Task to complete = If a line holds an image, leave the image out; write out everything else in the records exactly.

━━━━━━

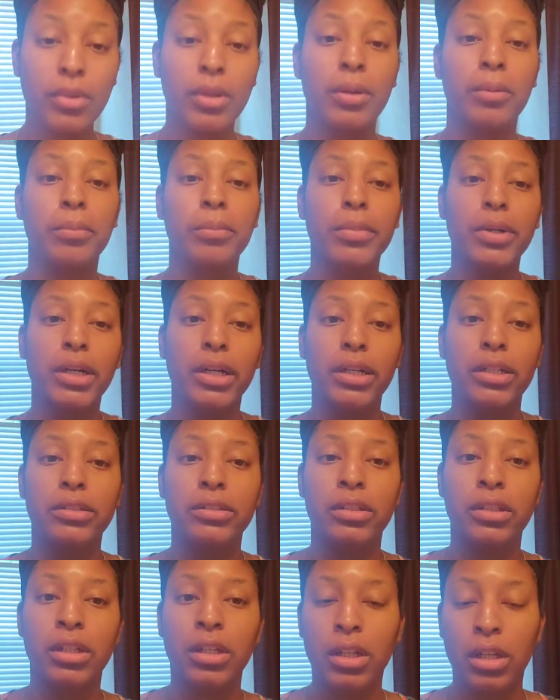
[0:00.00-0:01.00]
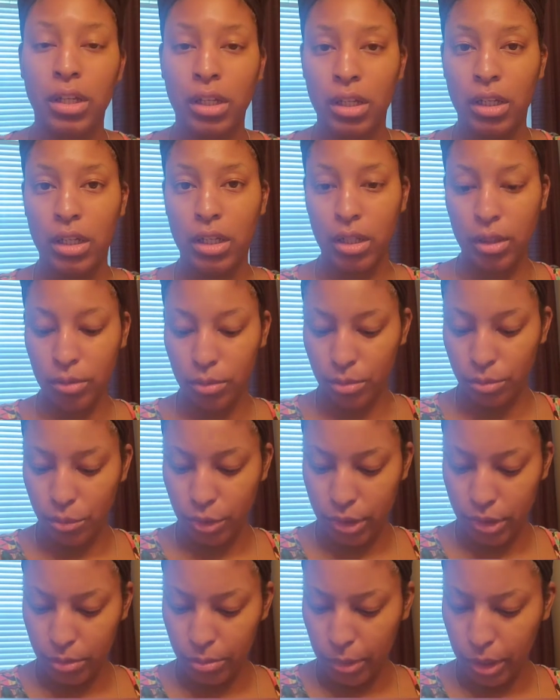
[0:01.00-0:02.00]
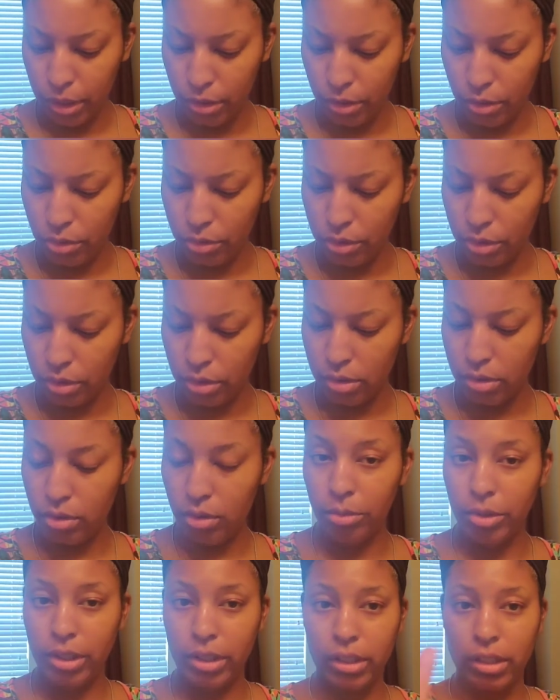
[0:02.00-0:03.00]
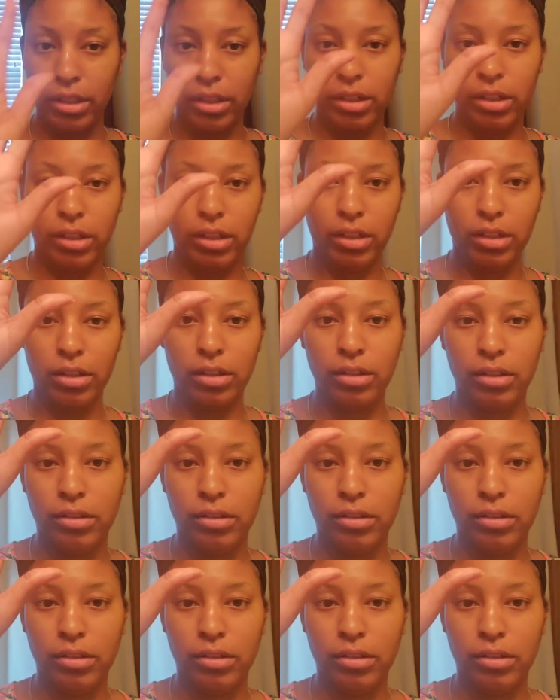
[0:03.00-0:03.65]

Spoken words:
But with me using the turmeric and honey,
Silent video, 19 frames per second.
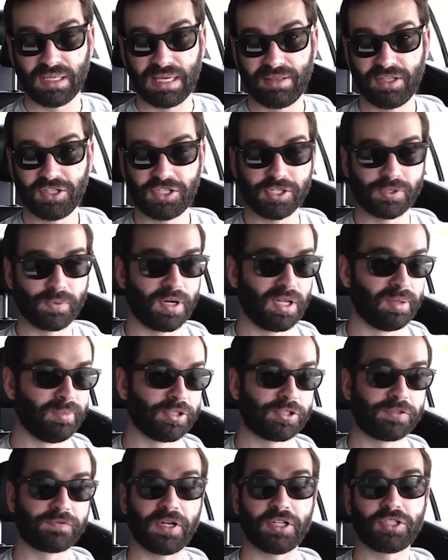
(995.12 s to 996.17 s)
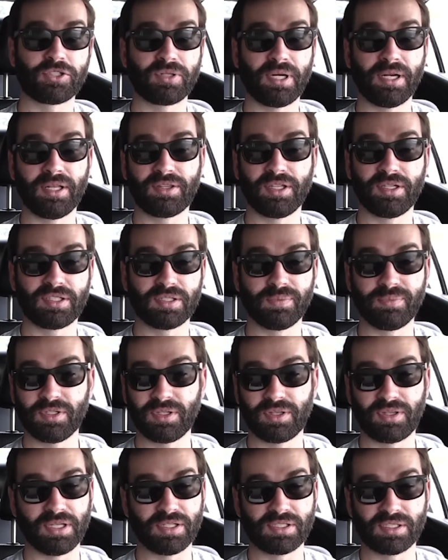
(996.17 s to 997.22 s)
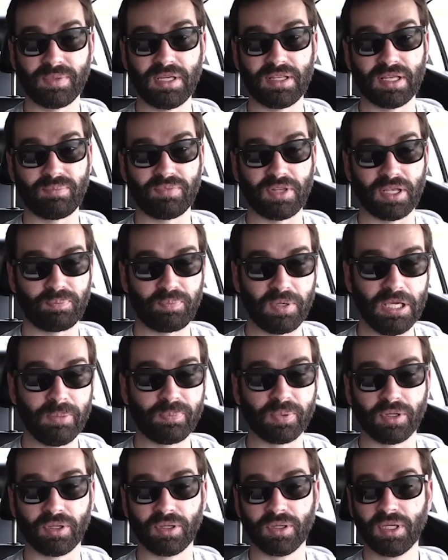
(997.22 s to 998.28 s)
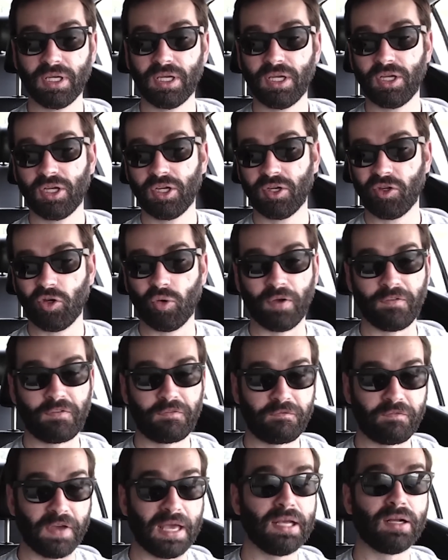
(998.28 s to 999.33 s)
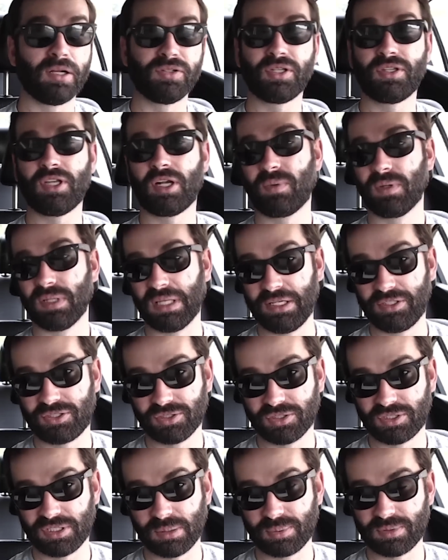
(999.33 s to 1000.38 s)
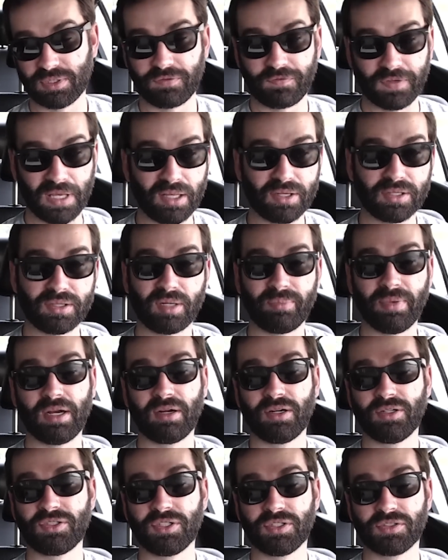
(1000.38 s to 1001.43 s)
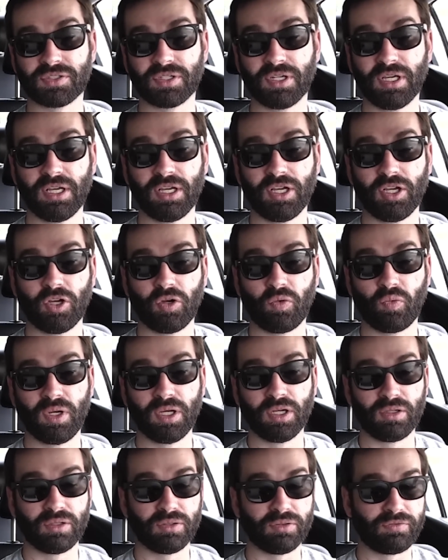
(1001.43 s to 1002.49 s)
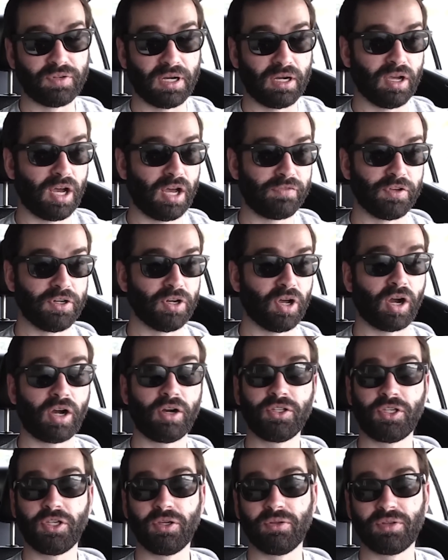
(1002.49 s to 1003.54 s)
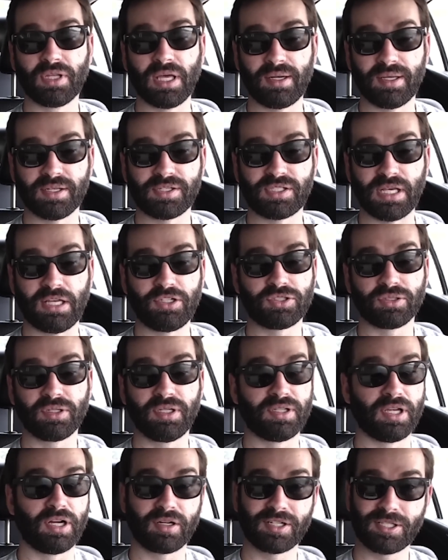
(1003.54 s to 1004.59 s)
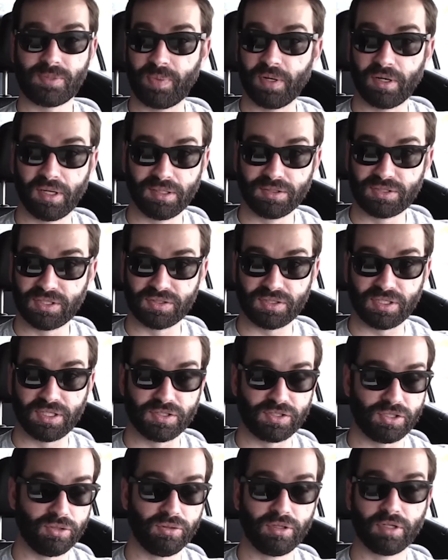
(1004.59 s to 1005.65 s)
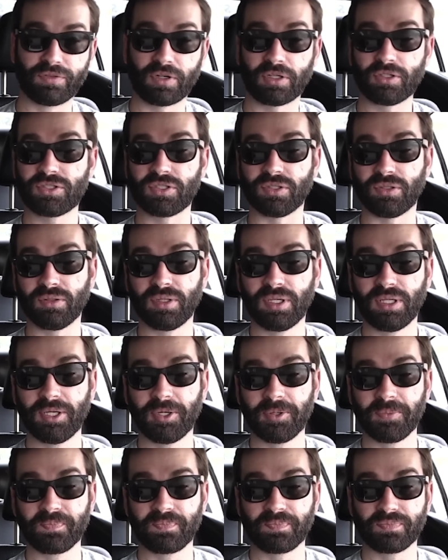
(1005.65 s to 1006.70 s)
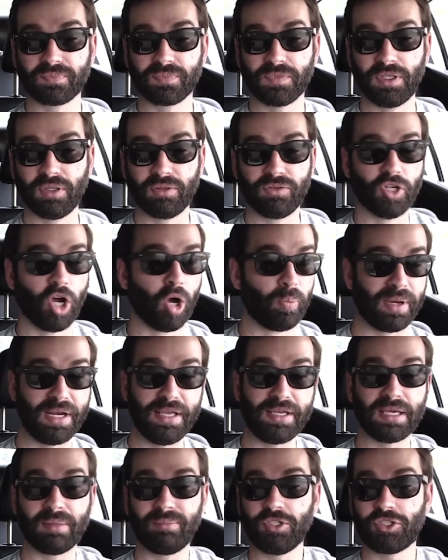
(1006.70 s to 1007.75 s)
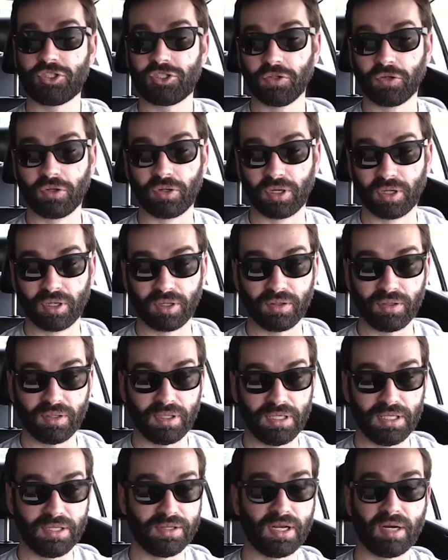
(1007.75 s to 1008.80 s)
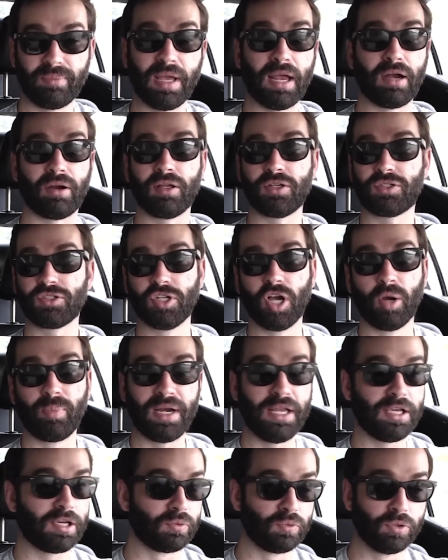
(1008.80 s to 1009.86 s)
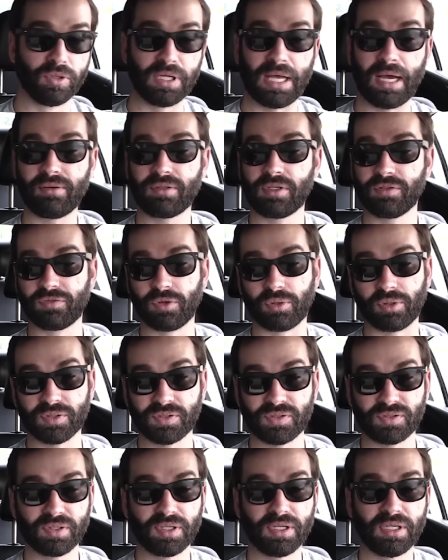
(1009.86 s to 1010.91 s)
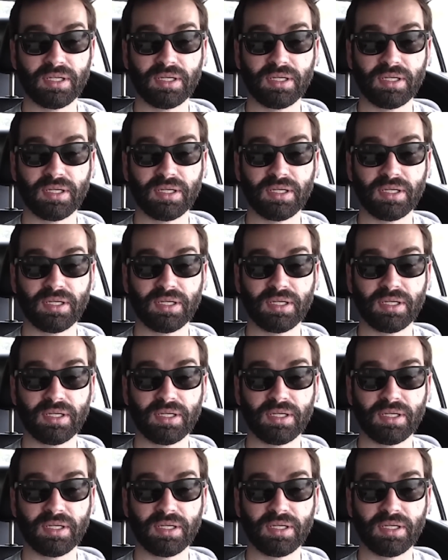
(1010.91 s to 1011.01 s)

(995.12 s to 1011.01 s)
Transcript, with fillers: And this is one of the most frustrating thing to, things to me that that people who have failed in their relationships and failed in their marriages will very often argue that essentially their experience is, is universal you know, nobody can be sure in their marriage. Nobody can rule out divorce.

━━━━━━

Exercise output =
[0:00.00-0:01.00]
[0:01.00-0:02.00]
[0:02.00-0:03.00]
[0:03.00-0:03.65]

Spoken words:
But with me using the turmeric and honey,
Silent video, 19 frames per second.
(995.12 s to 996.17 s)
(996.17 s to 997.22 s)
(997.22 s to 998.28 s)
(998.28 s to 999.33 s)
(999.33 s to 1000.38 s)
(1000.38 s to 1001.43 s)
(1001.43 s to 1002.49 s)
(1002.49 s to 1003.54 s)
(1003.54 s to 1004.59 s)
(1004.59 s to 1005.65 s)
(1005.65 s to 1006.70 s)
(1006.70 s to 1007.75 s)
(1007.75 s to 1008.80 s)
(1008.80 s to 1009.86 s)
(1009.86 s to 1010.91 s)
(1010.91 s to 1011.01 s)

(995.12 s to 1011.01 s)
Transcript, with fillers: And this is one of the most frustrating thing to, things to me that that people who have failed in their relationships and failed in their marriages will very often argue that essentially their experience is, is universal you know, nobody can be sure in their marriage. Nobody can rule out divorce.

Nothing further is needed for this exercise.